Ce virus de la grippe a également « sauté » des poulets aux personnes qui s'en occupaient, tuant ainsi quelques-unes d'entre elles. Les virus de la grippe qui touchent l'homme depuis plusieurs décennies proviennent des virus de la volaille. Les autorités sanitaires craignent régulièrement que par hasard, un autre virus de la grippe aviaire mute et se propage d'un individu à un autre, entraînant ainsi une pandémie mondiale.

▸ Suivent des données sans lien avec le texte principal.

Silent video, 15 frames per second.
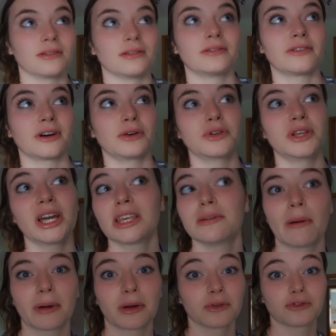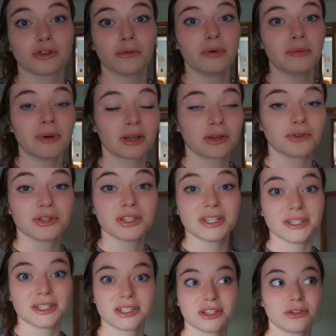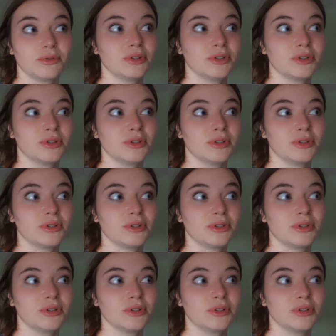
Euh, le gars qui m'a pris en stop et m'a chez, chez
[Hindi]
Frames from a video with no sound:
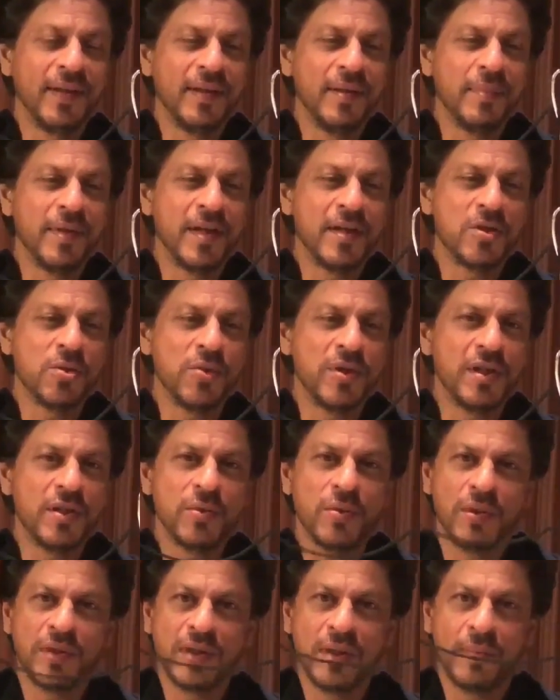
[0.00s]
मेरी इतनी बड़ी
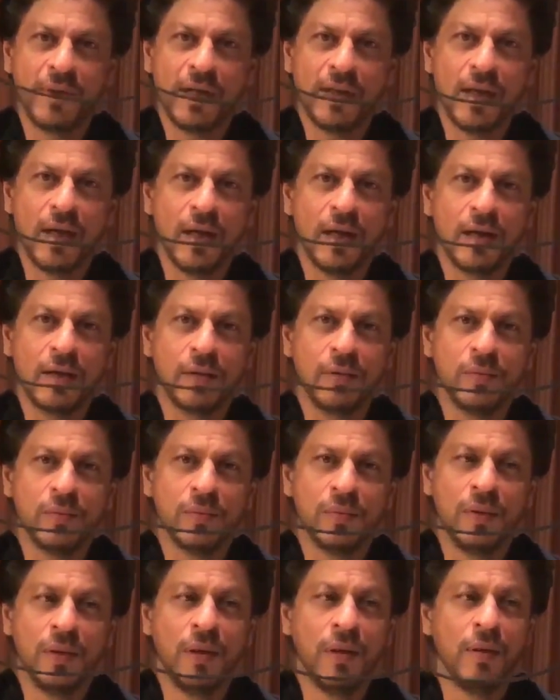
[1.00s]
सुई क्यों और इतना बड़ा धागा
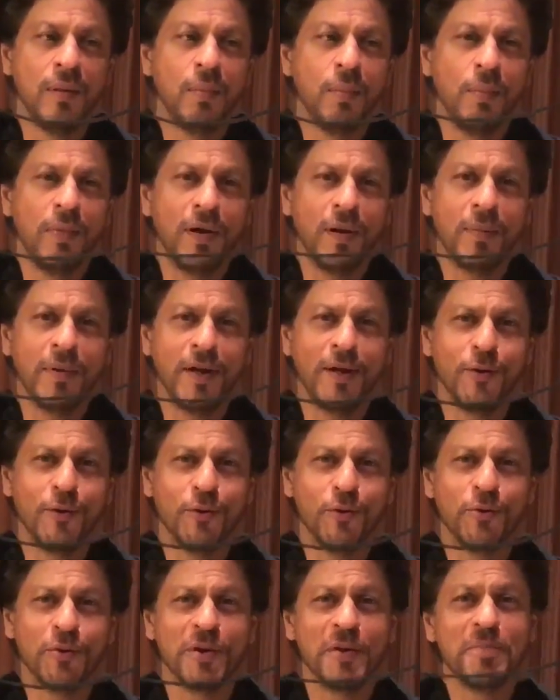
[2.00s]
क्यों बड़े
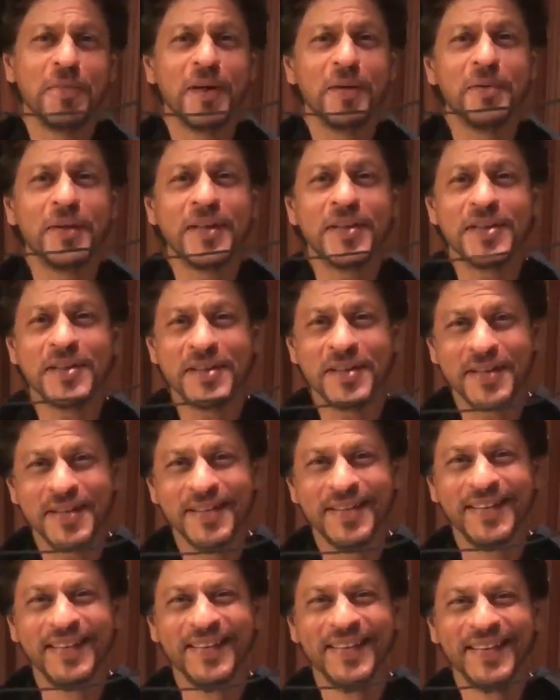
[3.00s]
बड़े लोगों की बड़ी बड़ी
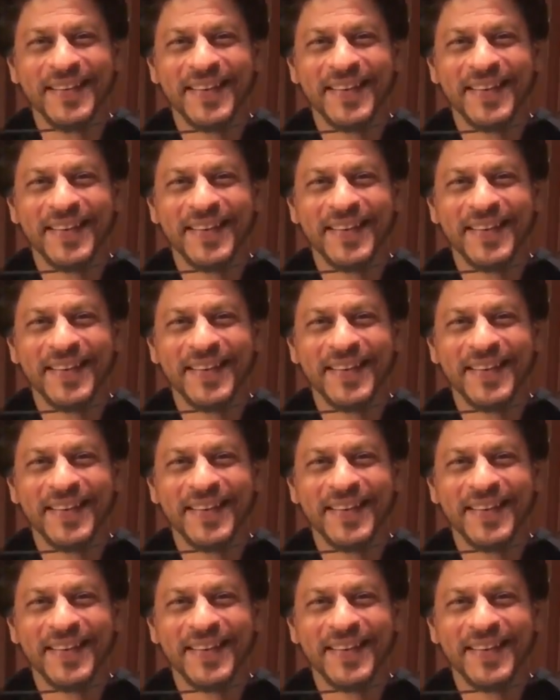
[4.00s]
चीज़ें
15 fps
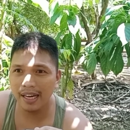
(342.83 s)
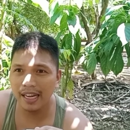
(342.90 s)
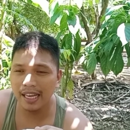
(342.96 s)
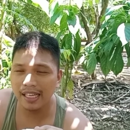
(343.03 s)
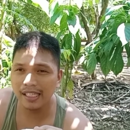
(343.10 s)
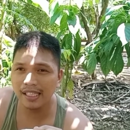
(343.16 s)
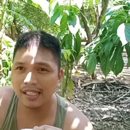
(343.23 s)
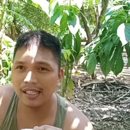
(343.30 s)

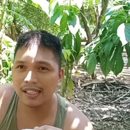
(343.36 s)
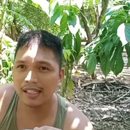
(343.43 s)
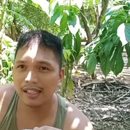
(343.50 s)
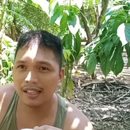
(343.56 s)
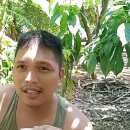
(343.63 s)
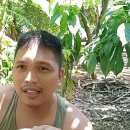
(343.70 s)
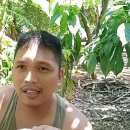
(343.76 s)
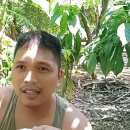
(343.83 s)
list
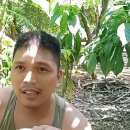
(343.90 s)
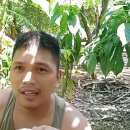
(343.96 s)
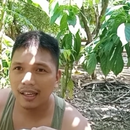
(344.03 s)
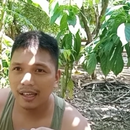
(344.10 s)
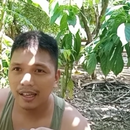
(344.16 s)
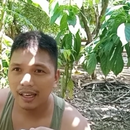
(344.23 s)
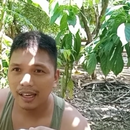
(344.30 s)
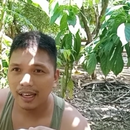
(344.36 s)

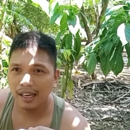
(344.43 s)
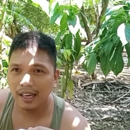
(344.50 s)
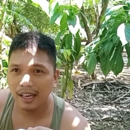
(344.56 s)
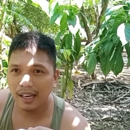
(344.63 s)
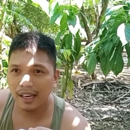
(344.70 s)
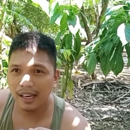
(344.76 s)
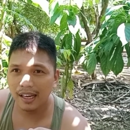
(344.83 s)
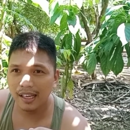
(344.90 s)

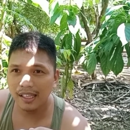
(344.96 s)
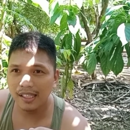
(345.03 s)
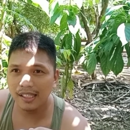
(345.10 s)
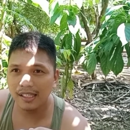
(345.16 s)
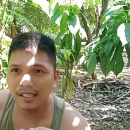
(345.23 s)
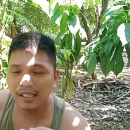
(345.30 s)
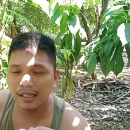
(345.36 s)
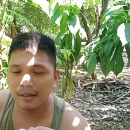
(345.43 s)

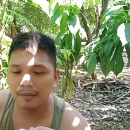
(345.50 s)
is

Le SRAS humain n'aurait sans doute jamais pris l'ampleur qu'il connaît maintenant (il a tué 800 personnes et a dévasté des économies) si le problème avait été reconnu ouvertement et si l'Organisation mondiale de la santé avait été impliquée dès le début. Des défaillances similaires ont aggravé les conséquences de l'épidémie de grippe qui sévit actuellement au Vietnam, en Thaïlande et dans d'autres pays, et qui a été propagée par les volailles. Certains pays dont les réservoirs de virus dotés d'un « potentiel de saut » sont les plus importants sont trop mal équipés politiquement, socialement et institutionnellement pour que le monde leur fasse confiance.

L'homme continuera à repousser les limites existantes, que ce soit par nécessité, curiosité, plaisir ou avidité, et les sauts de virus se multiplieront inévitablement. Nous devons nous fier à l'OMC et à ses associés pour nous venir en aide, comme ce fut le cas, de manière admirable, pour le SRAS. Mais les professionnels de la médecine humaine et vétérinaire ne doivent plus se tenir mutuellement à l'écart. Les récents événements ont mis en évidence ce que nous savions déjà : les virus humains et animaux ne sont pas incompatibles.